In 2013, the Associated Press claimed that unpublished books left behind by Salinger would appear, dealing with, among other subjects, the author’s World War II service. Where are they? If they are lesser achievements, like the much-hyped posthumously published novels by Harper Lee and Vladimir Nabokov, might Salinger fans be disappointed?

The short answer is yes. I think we will never see them, because his son [Matthew,] who controls the estate, is more interested in his father’s legacy than in publishing new books. You would think the centennial would be the perfect time to do that, but the answer is no.[…] Salinger’s fans are his worst enemies. Salinger was aware towards the end of his life that his own fans were waiting for him to die so that they could read his unpublished manuscripts. That’s a terrible statement.
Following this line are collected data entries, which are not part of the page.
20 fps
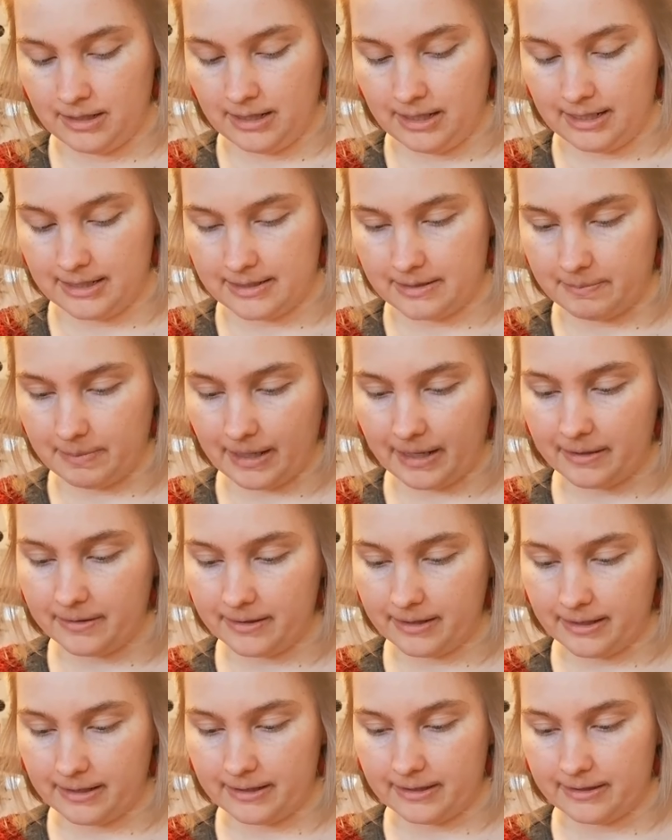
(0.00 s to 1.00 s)
It's
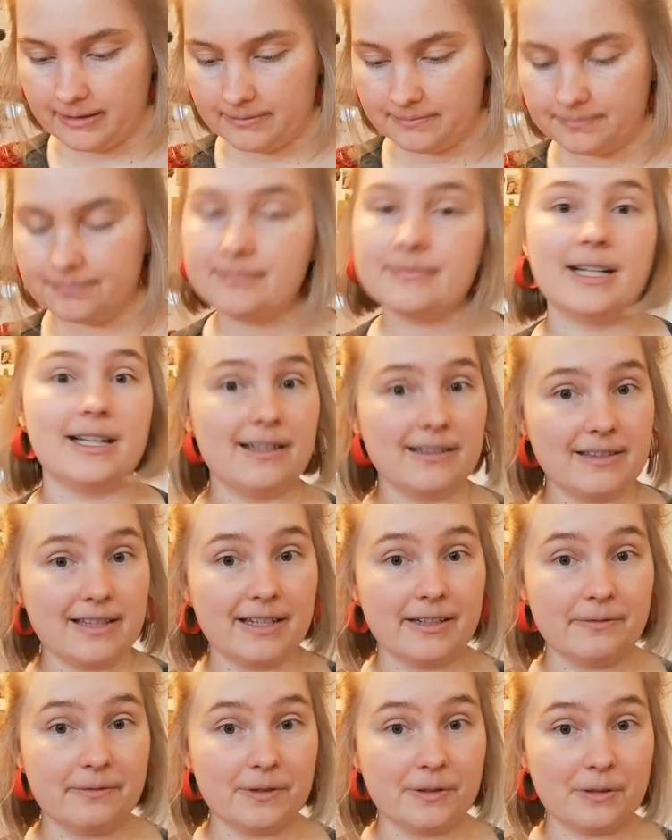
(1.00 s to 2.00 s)
about
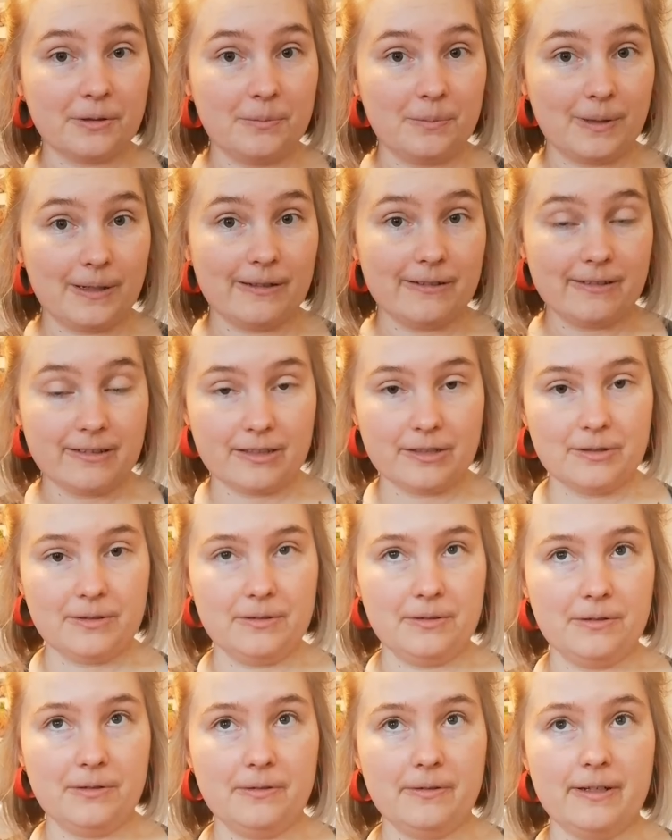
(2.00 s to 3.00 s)
Alexander von Humboldt,
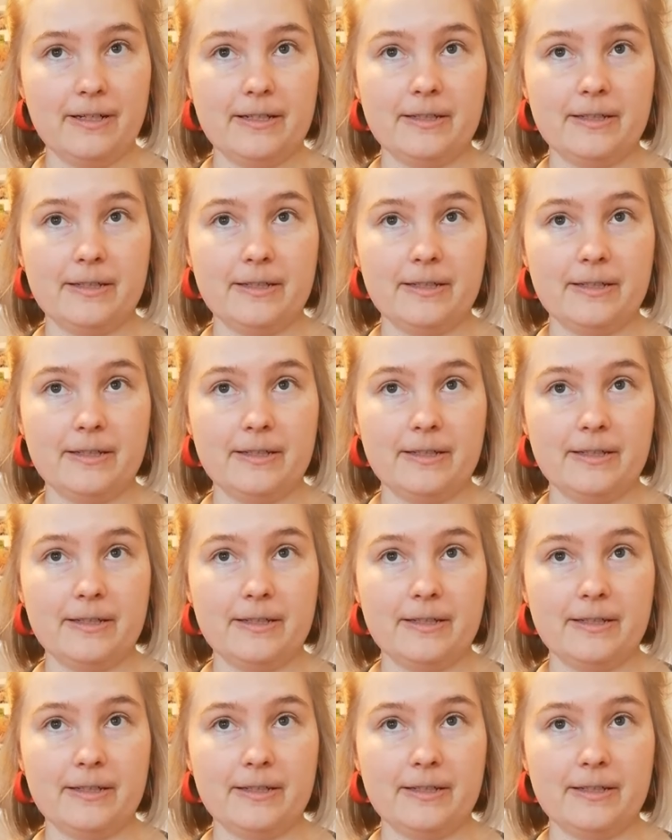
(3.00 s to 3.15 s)
who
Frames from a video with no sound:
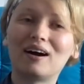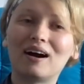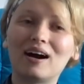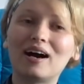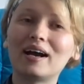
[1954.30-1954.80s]

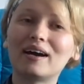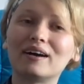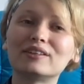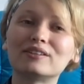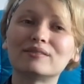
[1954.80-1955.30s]
I
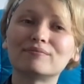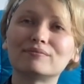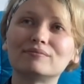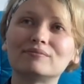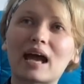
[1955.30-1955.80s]
un
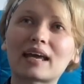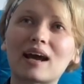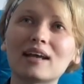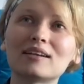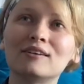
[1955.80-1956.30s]
I
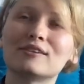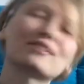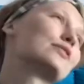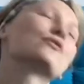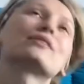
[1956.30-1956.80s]
kind of
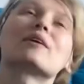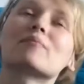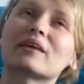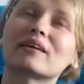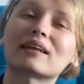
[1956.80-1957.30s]
understood
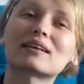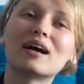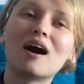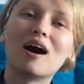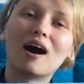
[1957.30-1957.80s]
something that
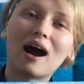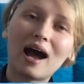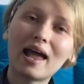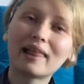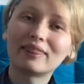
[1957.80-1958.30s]

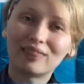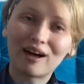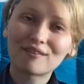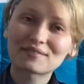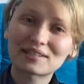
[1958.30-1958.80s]
I
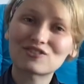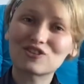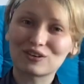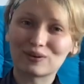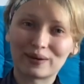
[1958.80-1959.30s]
love
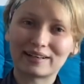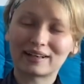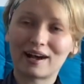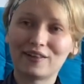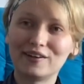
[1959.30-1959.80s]
stitching green
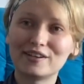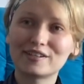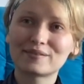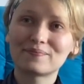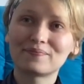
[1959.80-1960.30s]

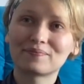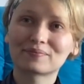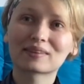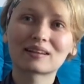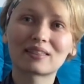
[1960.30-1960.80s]
colors.
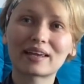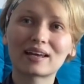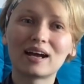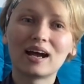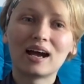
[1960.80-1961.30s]
Like,
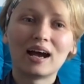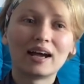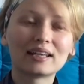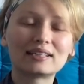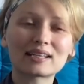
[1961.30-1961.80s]

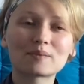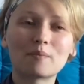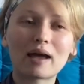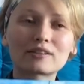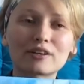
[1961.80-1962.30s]
it doesn't
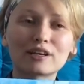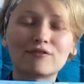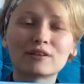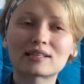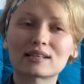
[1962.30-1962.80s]
matter
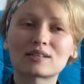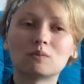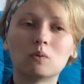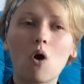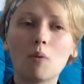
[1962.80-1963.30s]
if it's a
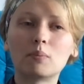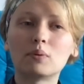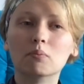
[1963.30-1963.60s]
swamp,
The man’s been dead now for almost ten years and some fans are still frustrated about where those works are.

 One critical study harges that although he visited a recently liberated satellite of Dachau concentration camp during World War II military service, Salinger “did not identify with the six million Jews the Nazis murdered. Although Salinger did not deny the Holocaust, he definitely tried to ignore it.”

I don’t put a lot of stock in that point of view. The trauma of visiting a [concentration] camp is the same as being in battle. It is not an experience you want to relive. It does not mean that you are questioning the reality of it. Later in life, Salinger wrote a letter explaining that he refuses to go back to Vienna because of “what the bastards did to the Jews.”

Salinger investigated Dianetics (a forerunner of Scientology), yoga, Sufism, Taoism, Christian Science, et al. Was there any sign that Kabbalah influenced his work, as one writer alleged  after claiming to find numerological references in “Raise High the Roof Beam, Carpenters”?

Not that I know of, no. He had a spiritual curiosity that was phenomenal after the war, and investigated any number of beliefs. But he landed pretty much on Vedanta, and that embraces all beliefs. You can be Jewish and still adhere to Vedanta.

In 1971, Jerry Lewis, who was 45 at the time,  claimed that he was the “Jewish Holden Caulfield” and for years had wanted to play the role onscreen, but Salinger refused to sell him the rights. Could there have been a worse fate for “Catcher”?

(laughs) Now, that’s about the worst they could do. I guess in France they would have loved it, but outside of France, I doubt it.